If the vast majority of the world’s scientists are right, we may have just 10 years to avert a major catastrophe that would ultimately result in unprecedented changes to human population levels. Global warming has become perhaps the most complicated issue facing world leaders. Warnings from the scientific community are becoming louder, as an increasing body of science points to rising dangers from the ongoing buildup of human-related greenhouse gases, produced mainly by the burning of fossil fuels and forests.
The Club of Rome, a global think tank headquartered in Switzerland, describes this dilemma as follows: "The common enemy of humanity is man. In searching for a new enemy to unite us, we came up with the idea that pollution, the threat of global warming, water shortages, famine and the like would fit the bill. All these dangers are caused by human intervention, and it is only through changed attitudes and behaviour that they can be overcome.
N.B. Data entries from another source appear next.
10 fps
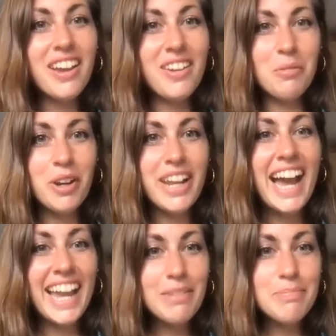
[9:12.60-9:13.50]
what
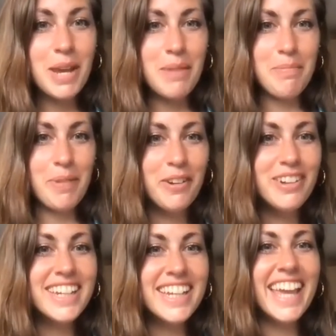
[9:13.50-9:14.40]
I am tapping
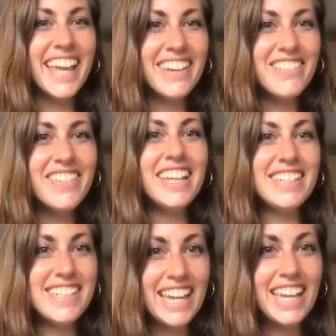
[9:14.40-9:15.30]
currently in, really
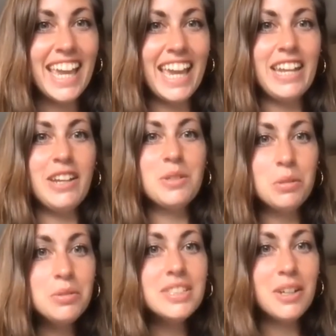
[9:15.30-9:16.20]
dedicated
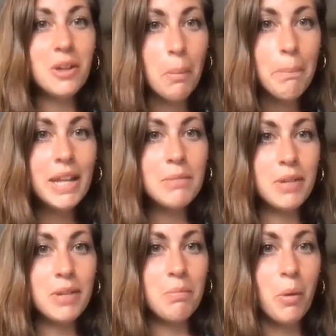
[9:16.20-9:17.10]
to the
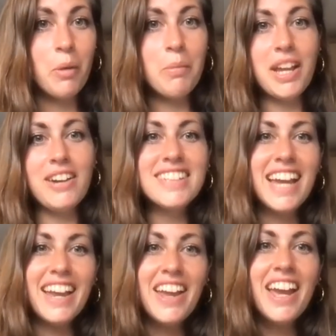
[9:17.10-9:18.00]
commitment more, because
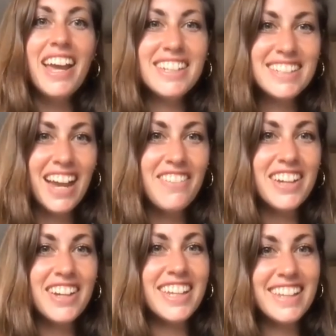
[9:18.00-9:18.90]
I
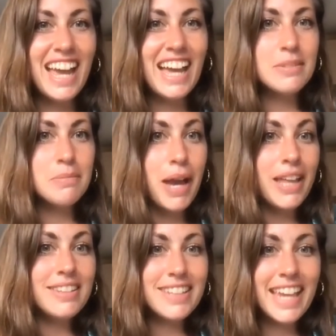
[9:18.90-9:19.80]
discovered in the last
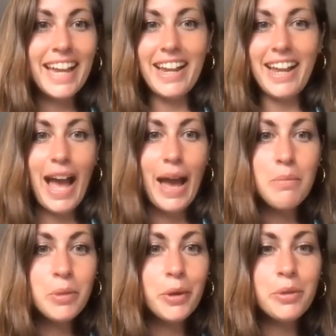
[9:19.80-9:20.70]
months,
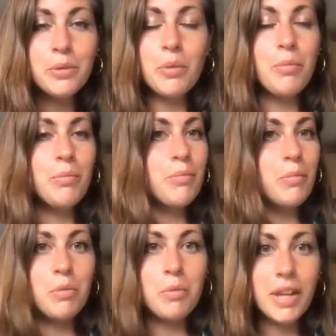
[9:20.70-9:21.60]
I'm not
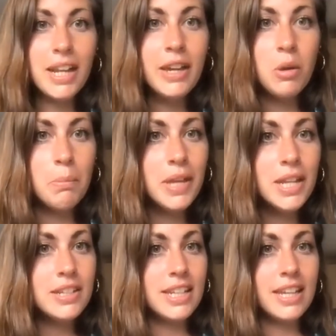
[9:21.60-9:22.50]
really
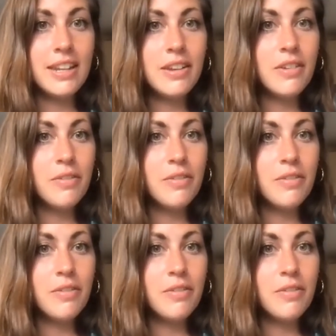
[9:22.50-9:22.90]
committed in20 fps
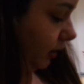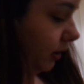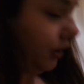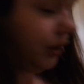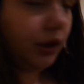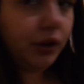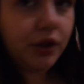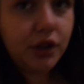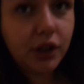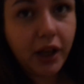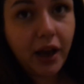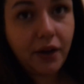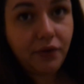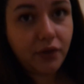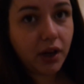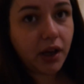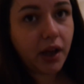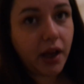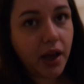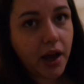usually
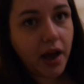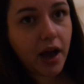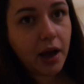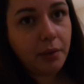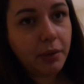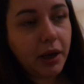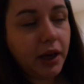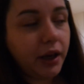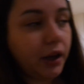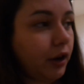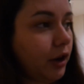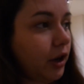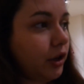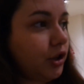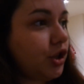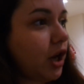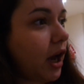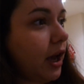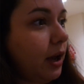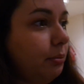every year I make her a
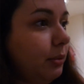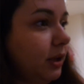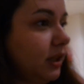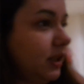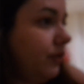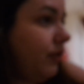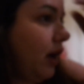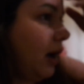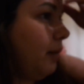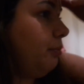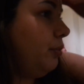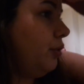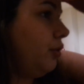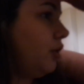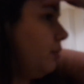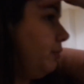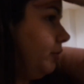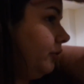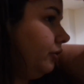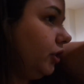giant, massive hamper
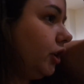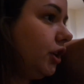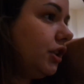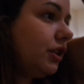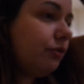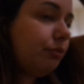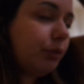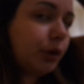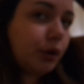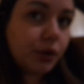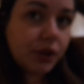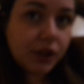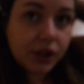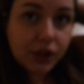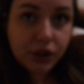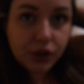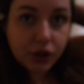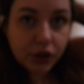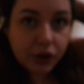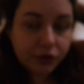up of loads of beauty
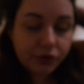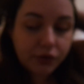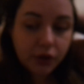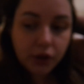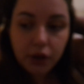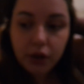stuff.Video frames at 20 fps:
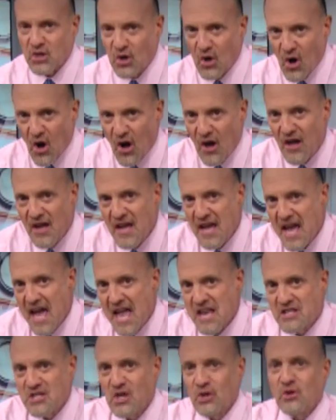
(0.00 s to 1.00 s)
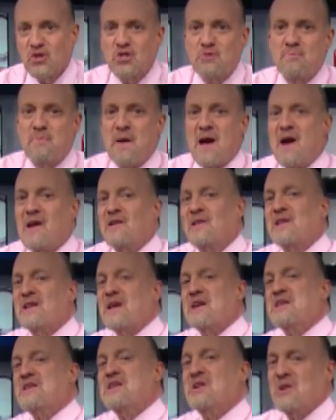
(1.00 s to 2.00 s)
all. And Dylan's barely
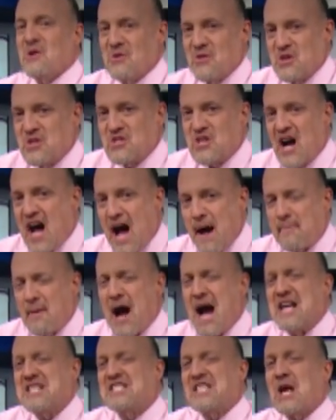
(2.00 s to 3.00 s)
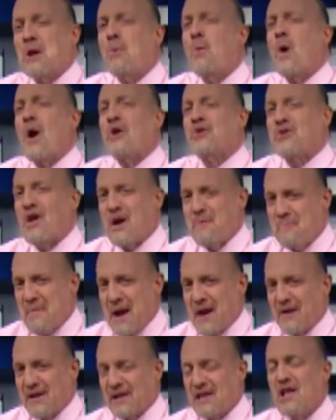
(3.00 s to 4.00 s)
a year on the job. I say well done,
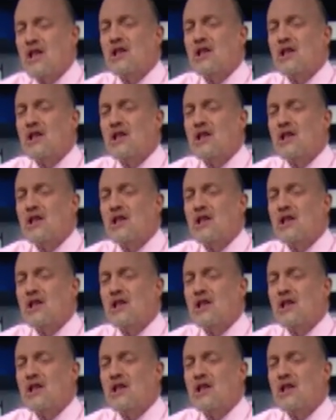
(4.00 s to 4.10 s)
Mary.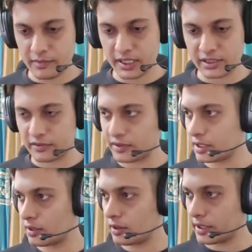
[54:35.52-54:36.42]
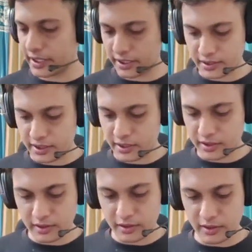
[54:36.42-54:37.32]
password context
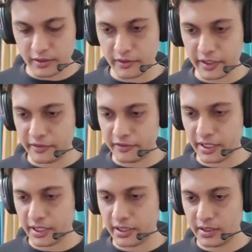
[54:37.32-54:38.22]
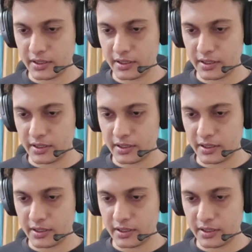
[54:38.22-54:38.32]
dot verify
The real enemy, then, is humanity itself."
The wide-scale environmental response required exceeds the capacity of political and economic mechanisms that are currently available. Therefore, governments must co-operate and build new systems of environmental governance as a means of solving otherwise unmanageable crises.
We must take immediate action to calibrate resource use and conduct research into new technology that reflects the current depletion of world resources and mankind’s impact on the environment. A sea-change of public awareness and participation is essential to create the political will to bring the world’s economic system into line with ecological realities.
The calamity of the century is unfolding and we don’t seem to get it. It’s not just about saving a few songbirds, or cod, or whales, or polar bears. It’s about saving worldwide ecological systems upon which mankind’s survival depends.
We should be concerned. Good planets are hard to find.
Paul Ruggles is a retired DFO scientist and consultant with worldwide fish conservation experience spanning 50 years.